Keyspan filed a declaratory judgment action seeking indemnification from Century for long-term environmental clean-up costs. A New York trial court ruled that Century’s indemnity obligations should be determined by a pro rata time-on-the-risk allocation and that Keyspan is responsible for the share of liability attributable to periods in which it did not purchase insurance that was otherwise available in the marketplace. However, the trial court held that liability for periods when insurance was unavailable should be allocated to Century. The appellate court reversed.
The appellate court ruled that Century has no obligation to indemnify Keyspan for losses outside its policy periods.

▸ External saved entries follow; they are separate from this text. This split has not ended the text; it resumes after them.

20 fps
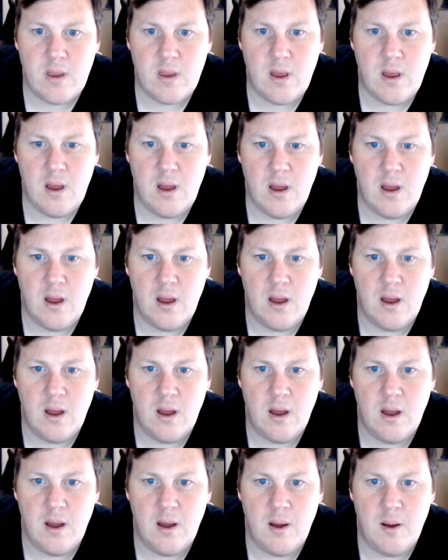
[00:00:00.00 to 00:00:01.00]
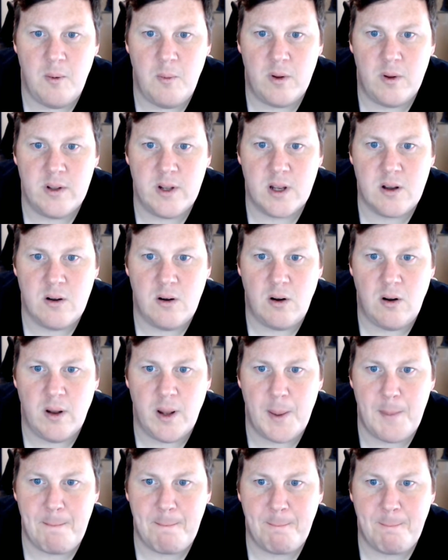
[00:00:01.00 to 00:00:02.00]
what do they call
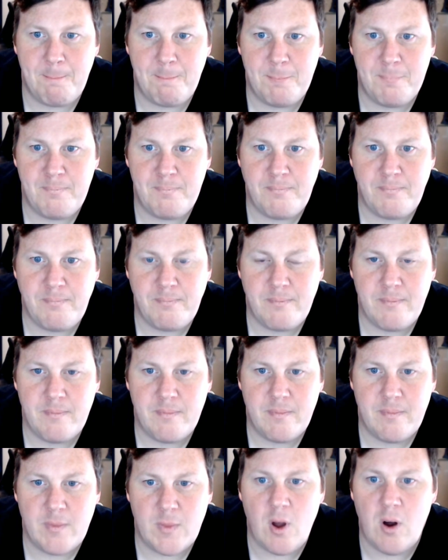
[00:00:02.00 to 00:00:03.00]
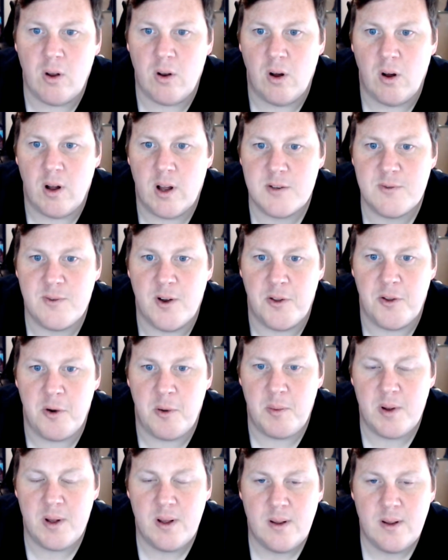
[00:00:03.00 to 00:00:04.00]
it? Oh no, that's further
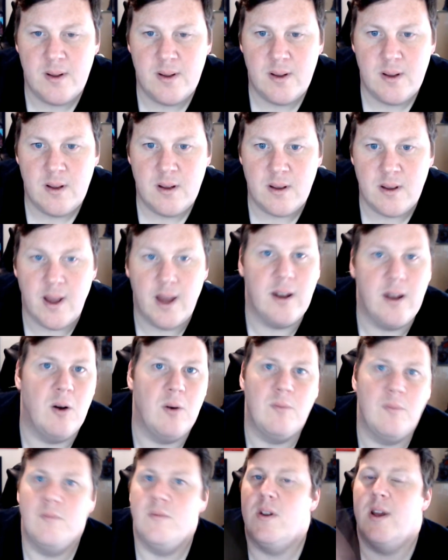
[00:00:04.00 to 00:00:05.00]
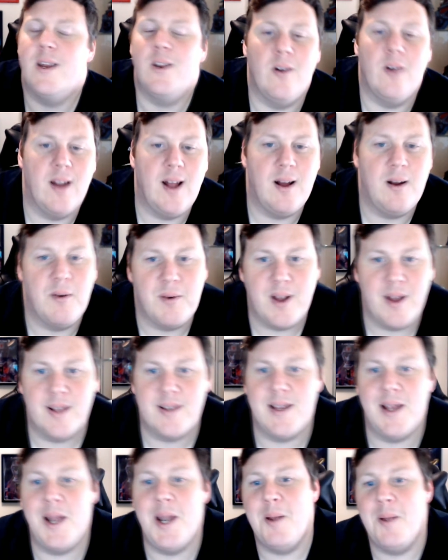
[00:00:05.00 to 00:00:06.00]
up. Yeah, no, ignore that, I'll get
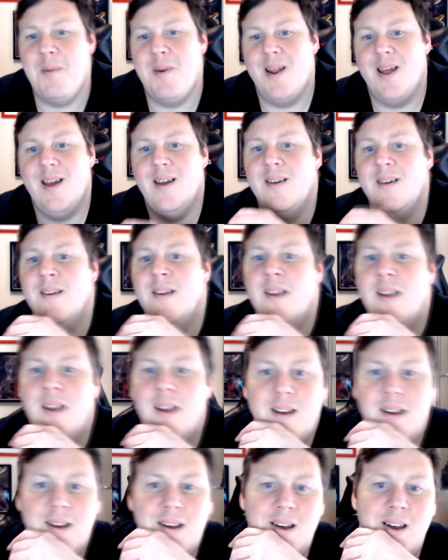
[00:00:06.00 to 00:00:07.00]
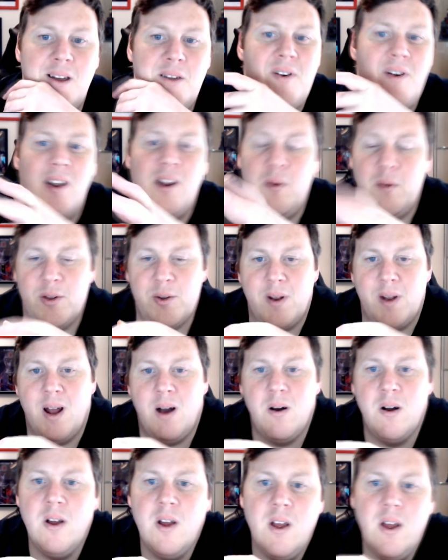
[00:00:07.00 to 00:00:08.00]
to that in a minute. In fact, no, we'll do it
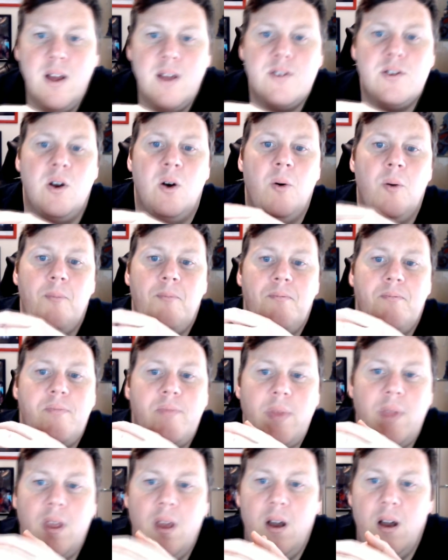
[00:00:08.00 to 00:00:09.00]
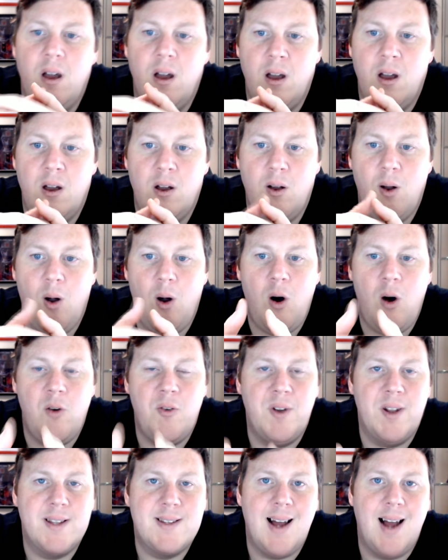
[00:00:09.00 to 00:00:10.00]
now. So,
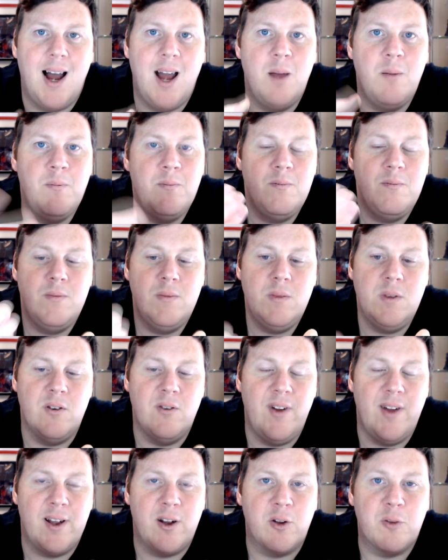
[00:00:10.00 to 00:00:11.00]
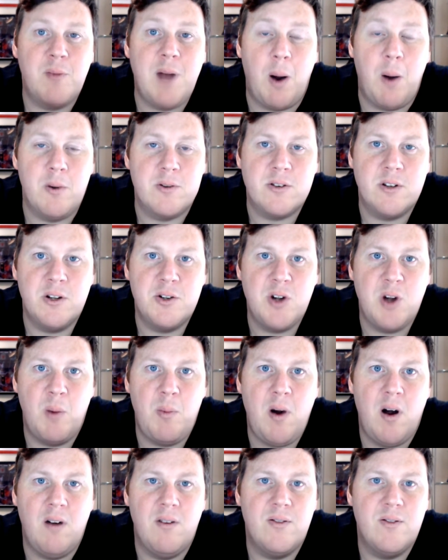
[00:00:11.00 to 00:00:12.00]
over the time, your vehicle's power is going to
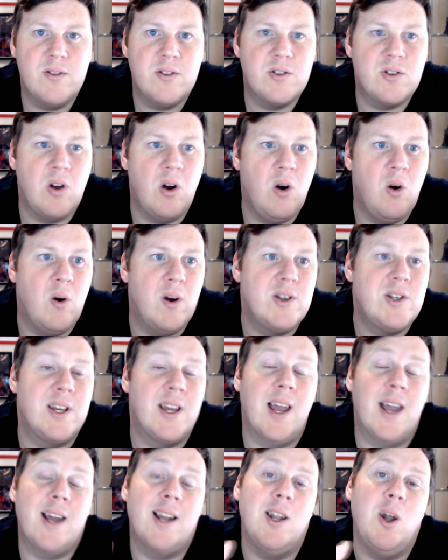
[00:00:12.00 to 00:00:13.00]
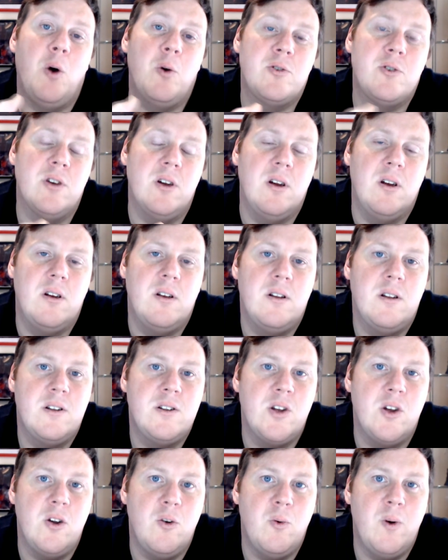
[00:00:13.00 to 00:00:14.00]
drop off, so as you get closer
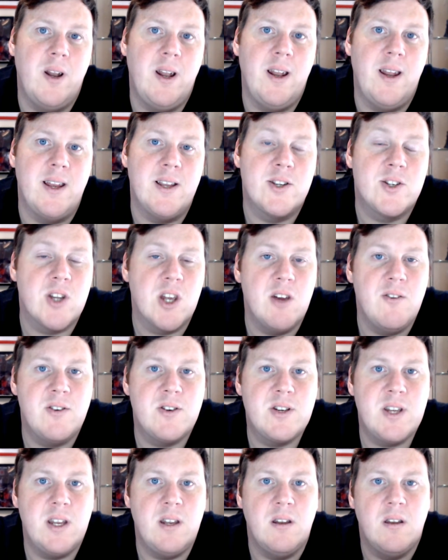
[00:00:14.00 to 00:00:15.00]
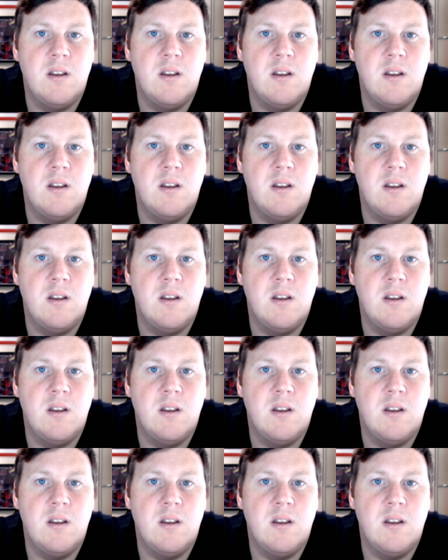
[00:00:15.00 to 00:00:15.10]
to when it needs servicing,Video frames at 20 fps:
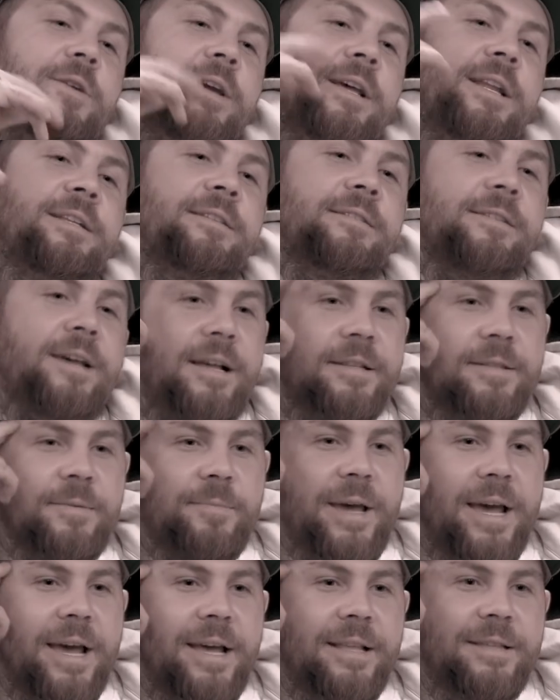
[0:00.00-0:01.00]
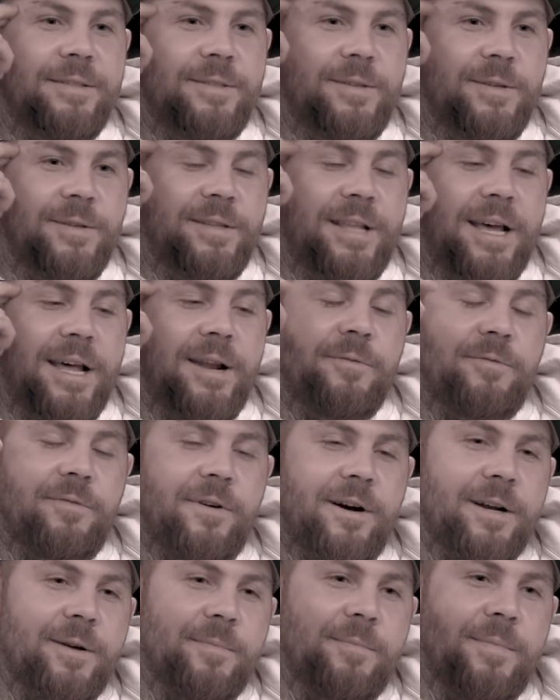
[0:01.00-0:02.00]
get inside some heads, dude, that'll
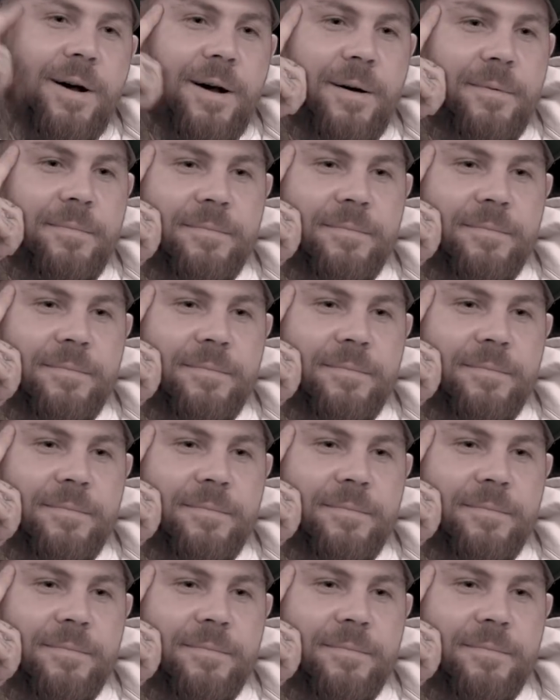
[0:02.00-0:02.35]
f them up.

The court relied on policy language limiting coverage to occurrences or property damage “during the policy period,” explaining that there was no basis for creating an “unavailability exception” to pro rata allocation. The court also rejected Keyspan’s equity-based arguments, stating that “spreading risk should not by itself serve as a legal basis for providing free insurance to an insured.” As the court observed, courts in other jurisdictions have issued mixed decisions as to whether pro-ration to the insured is subject to an unavailability exception.